Eu penso e analiso o tempo todo, sem parar. Não existe trégua nem naquele último segundo antes de cair no sono: há sempre alguma coisa, das mais justificáveis às mais banais, martelando nos cantos da minha mente.
Se eu pudesse colocar esse “hobby” no currículo, certamente seria algo como “Criador de problemas e preocupações sênior com vasta experiência em problematização interna”.
Tem hora que eu realmente estou cansado de pensar. Até tento desligar um pouco esse processo todo, mas esse exercício costuma ser tão exaustivo que eu simplesmente desisto: “Ok, cê não quer facilitar? beleza”.
Geralmente, junto com uma enxurrada de pensamentos, eu me vejo listando medos. E cara, como é interessante perceber que eu tenho medo de tanta coisa boba ou que eu não possa resolver de forma alguma.
Agorinha mesmo, estava assistindo a um vídeo no youtube sobre medos e fiquei embasbacado quando a Jout Jout disse “se ocupe com medos reais”. É uma frase tão simples e tão facilmente aplicável, mas que ao mesmo tempo soa tão complexa do ponto de vista prático da coisa: Ora, até que ponto nossos medos devem ser intangíveis e abstratos?

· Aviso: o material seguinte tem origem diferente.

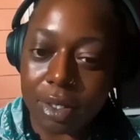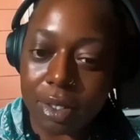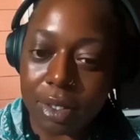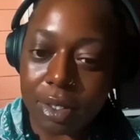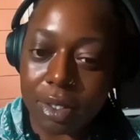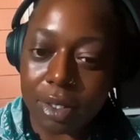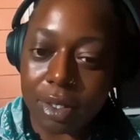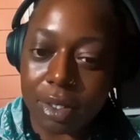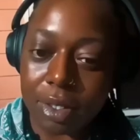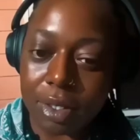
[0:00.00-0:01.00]

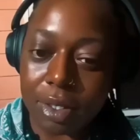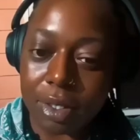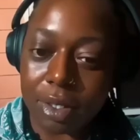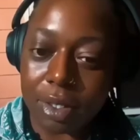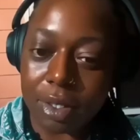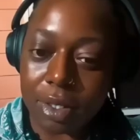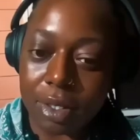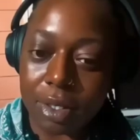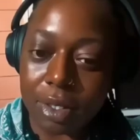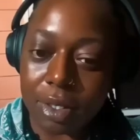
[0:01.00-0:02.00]

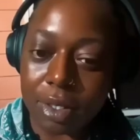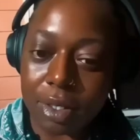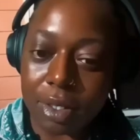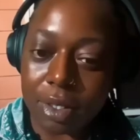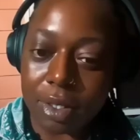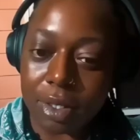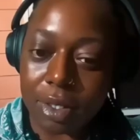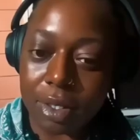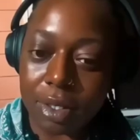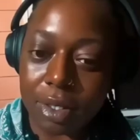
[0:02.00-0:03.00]

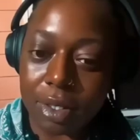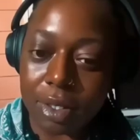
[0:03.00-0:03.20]
This person isn't speaking.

Por que gastamos tanta energia pensando nas coisas que podem dar errado (e que dependem de milhares de variáveis) e não damos atenção a coisas cuja probabilidade de acontecer é maior e mais tangível? Explico-me: por que diabos nos preocupamos tanto com a possibilidade de um dia acordar e ter milhões de arrependimentos? Tem tanta variável que pode mudar o amanhã, inclusive você, diga-se de passagem.

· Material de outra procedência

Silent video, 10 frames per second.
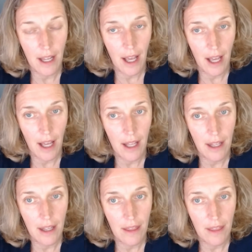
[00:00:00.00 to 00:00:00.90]

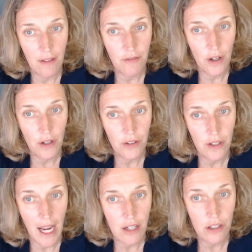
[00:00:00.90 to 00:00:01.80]
that folks
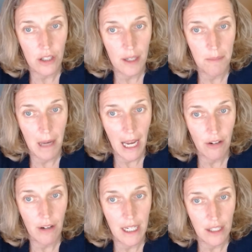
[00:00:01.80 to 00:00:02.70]
are actually
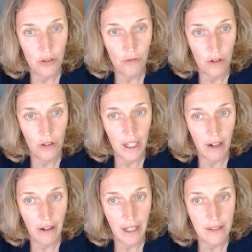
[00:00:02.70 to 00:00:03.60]
migrating to rural
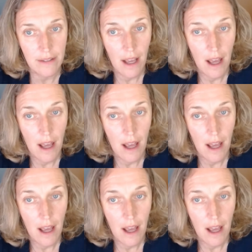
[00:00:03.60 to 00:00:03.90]
areas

Mais fácil dito que executado, concordo. Mas vale a reflexão.
E que os medos sejam mais sólidos.
E que os voláteis e líquidos não sejam nada além de visões tolas e irreais de um futuro distante o bastante para ser tão avidamente considerado.
Somente nós podemos conceder a algo/alguém o poder de nos tomar o sorriso. Então, nada mais justo que escolhamos com bastante moderação (e principalmente cautela) quem ou o que terá tal poder.